Sun. Nov 17th, 2024

(Photo: Ronda Churchill/Nevada Current)

Researchers estimate that about one million households in the United States are disconnected from electricity due to nonpayment each year, but the exact number of households in Nevada facing power shut offs amid heat waves is largely unknown.

There should be a bill for that, a panel of state lawmakers agreed during a recent committee meeting.

Nevada does not require utilities to disclose the number of customers they disconnect, leaving little transparency of the magnitude of the problem. NV Energy, a regulated utility monopoly with more than a million captive customers, has shown little interest in publicly sharing the number of disconnected customers.

Advocates argue that public data on energy disconnections throughout the state would allow researchers, community-based organizations, and policymakers to identify patterns of disconnection and support communities that are more vulnerable to service disconnection.

“Both the reporting and the associated demographics would help us give a better picture of what’s going on in terms of people’s ability to pay their energy bills each month,” said Olivia Tanager, the director of the Sierra Club Toiyabe Chapter in Northern Nevada.

The Nevada Legislature’s Joint Interim Standing Committee on Growth and Infrastructure unanimously voted to take up the bill draft request in August. Bill draft requests are not official bills, they are requests by lawmakers for a draft of the proposed bill they can further amend and discuss during the legislative session. The bill was recommended by the Sierra Club Toiyabe Chapter.

The proposed bill would direct the Public Utilities Commission (PUCN) of Nevada to require Nevada energy providers to publicly report power disconnections, the location of the disconnection, and household demographics to utility regulators.

NV Energy’s recent request to increase basic service charges in Northern Nevada pushed advocates to recommend the bill, said Tanager. In June, NV Energy asked utility regulators to let the energy provider increase its shareholder return by tripling the basic monthly service charge for Northern Nevada residents from $16.50 to $45.30. 

The PUCN has regulatory authority to approve or deny rates charged by electric, gas, and water utilities. But data on how those rate increases affect households, and whether they can pay or not, is largely private.

“It’s just really difficult to get that information in Nevada,” Tanager said. “Folks can request data on shut offs, but the PUCN doesn’t have to grant that request, nor does NV Energy have to make those records available publicly.”

While the energy company is not required to share the number of disconnected customers, and has previously said it “does not share this type of data publicly” but “works diligently with customers and makes every effort to avoid disconnecting power.” NV Energy did not respond to a request for additional comment late last week.

The utility is required to disclose the debt from uncollected accounts they need remaining customers to cover. Limited data reviewed by the Current last year found that NV Energy debt from unpaid accounts — which NV Energy can pass on to customers — has consistently grown year to year, and totaled more than $13 million in uncollected accounts from their more than one million customers in 2022.

“We see this as an equity issue and something that should be made available to the public so that people can have this information and make the decisions that are best for themselves in their community,” Tanager said.

According to the most recent data from the U.S. Energy Information Administration, 1 in 4 American households experience some form of energy insecurity – an inability to meet household energy needs – each year, with little improvement over the past decade.
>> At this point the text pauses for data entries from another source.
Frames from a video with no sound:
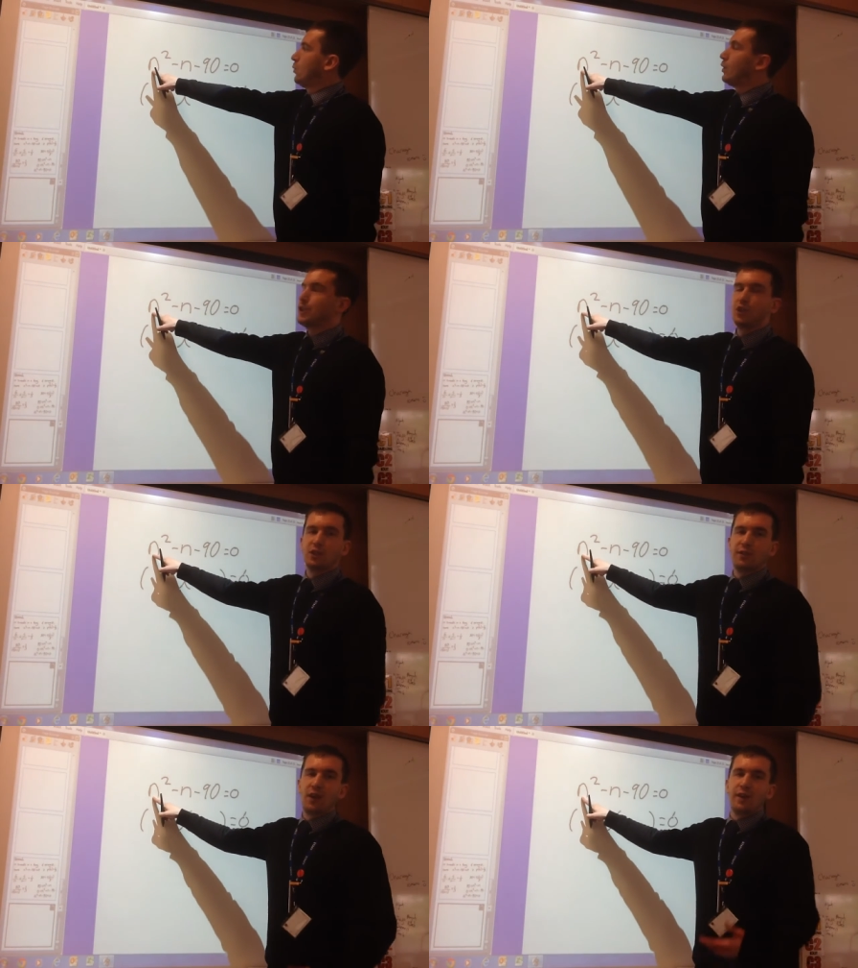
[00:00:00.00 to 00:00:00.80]
We always use
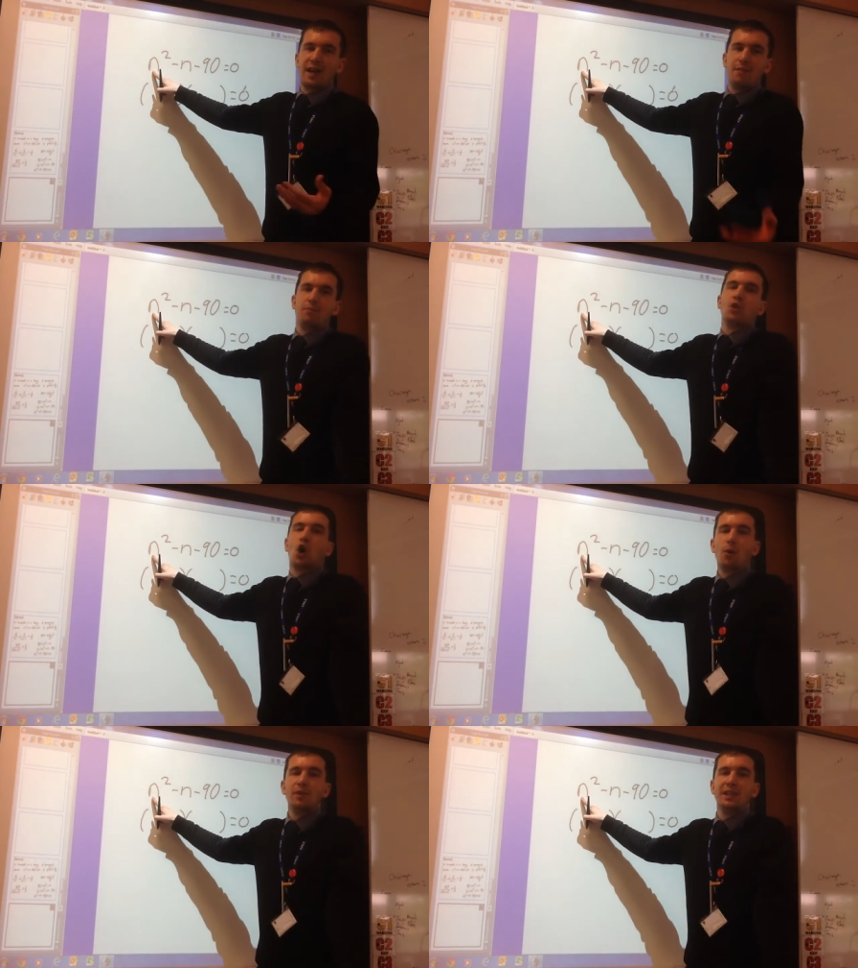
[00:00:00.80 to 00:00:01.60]
the value Then,
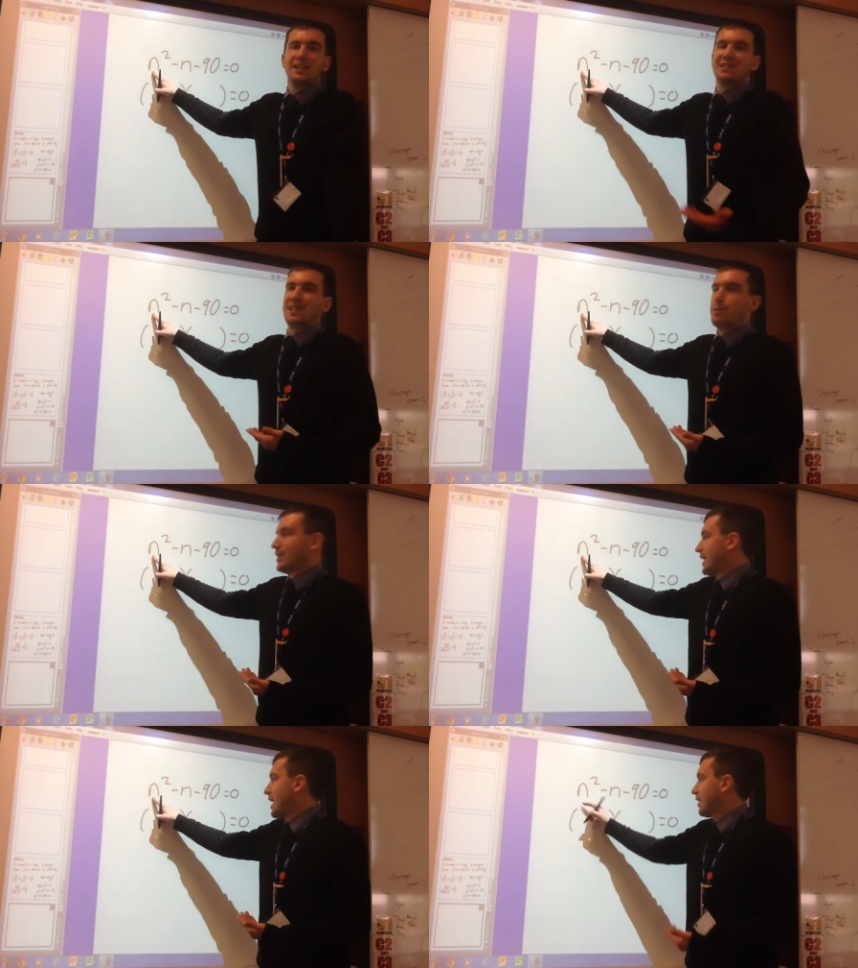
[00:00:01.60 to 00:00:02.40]
Commonly it's seen
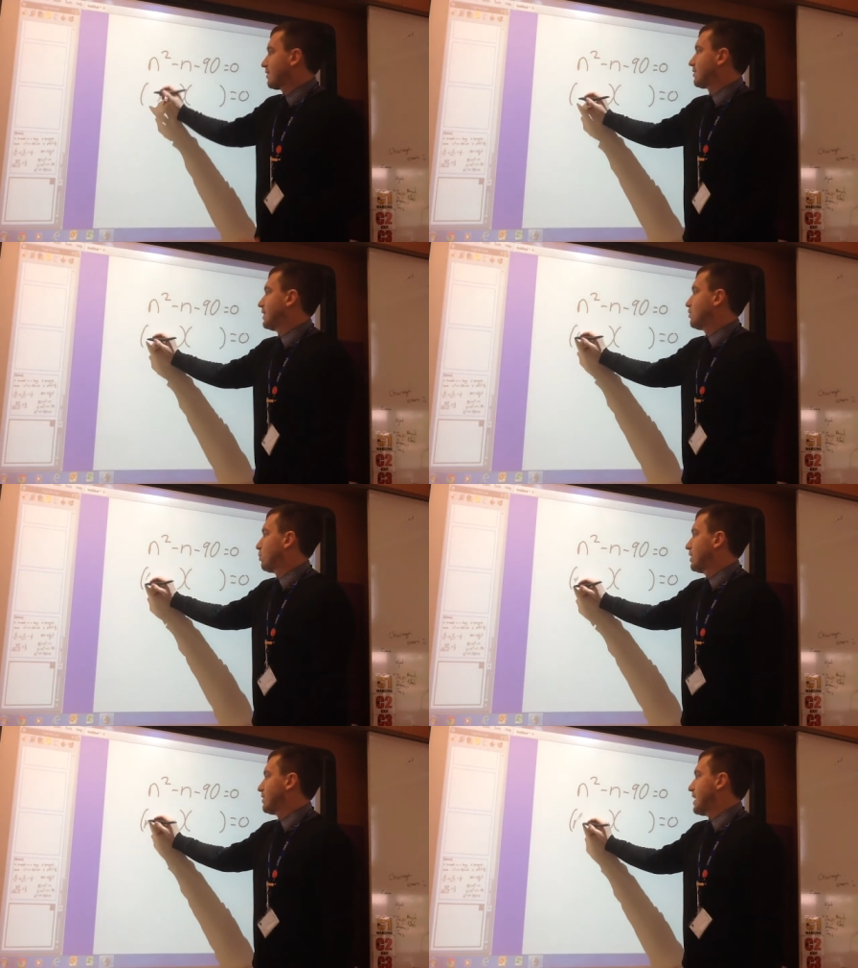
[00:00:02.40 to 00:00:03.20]
with an x. This
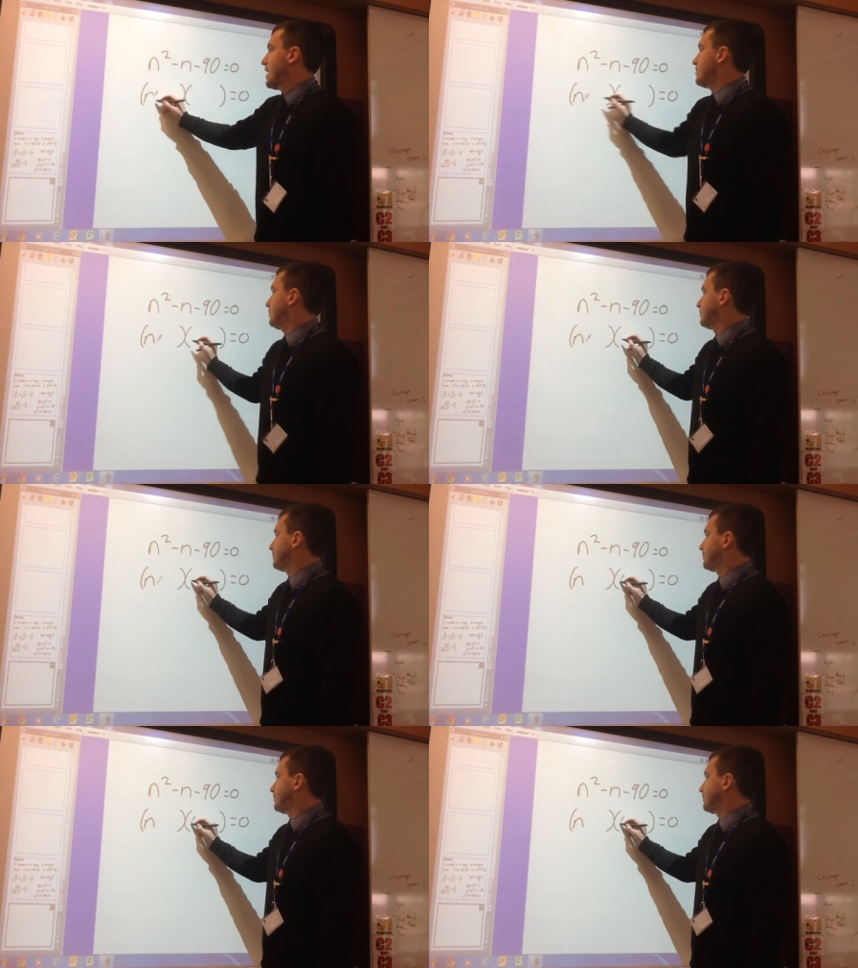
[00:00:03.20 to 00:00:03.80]
one is an n.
Nationally, Black and Hispanic households are twice as likely as white households to reduce or forgo basic necessities in order to pay an energy bill, and are statistically more likely to have their power disconnected, according to a 2023 report on electric utility disconnections by the Congressional Research Service. 

Congress has also gained an interest in determining the scale and scope of electricity disconnections in recent years. Proposals to address electricity affordability and disconnections were included in multiple pandemic relief bills introduced during the final two years of Donald Trump’s presidency, but none were enacted.

Last year, Congress gave the U.S. Energy Information Administration $3 million in funding to begin collecting monthly data on utility disconnections. However, only 25 states require energy providers to report disconnection data publicly, making comprehensive national data difficult to obtain, according to the Congressional Research Service.

Tanager, the director of the Sierra Club Toiyabe Chapter, said the full scope of disconnections in Nevada households can’t be evaluated or adressed without public data.

“Ultimately, without the information, we just don’t know. If we have hundreds and hundreds of people each month who are having their lights turned off due to the inability to pay, that’s a problem that we need to address, and decision lawmakers need to know about. Without that knowledge, it really limits our ability to effectively respond and support our neighbors,” Tanager said.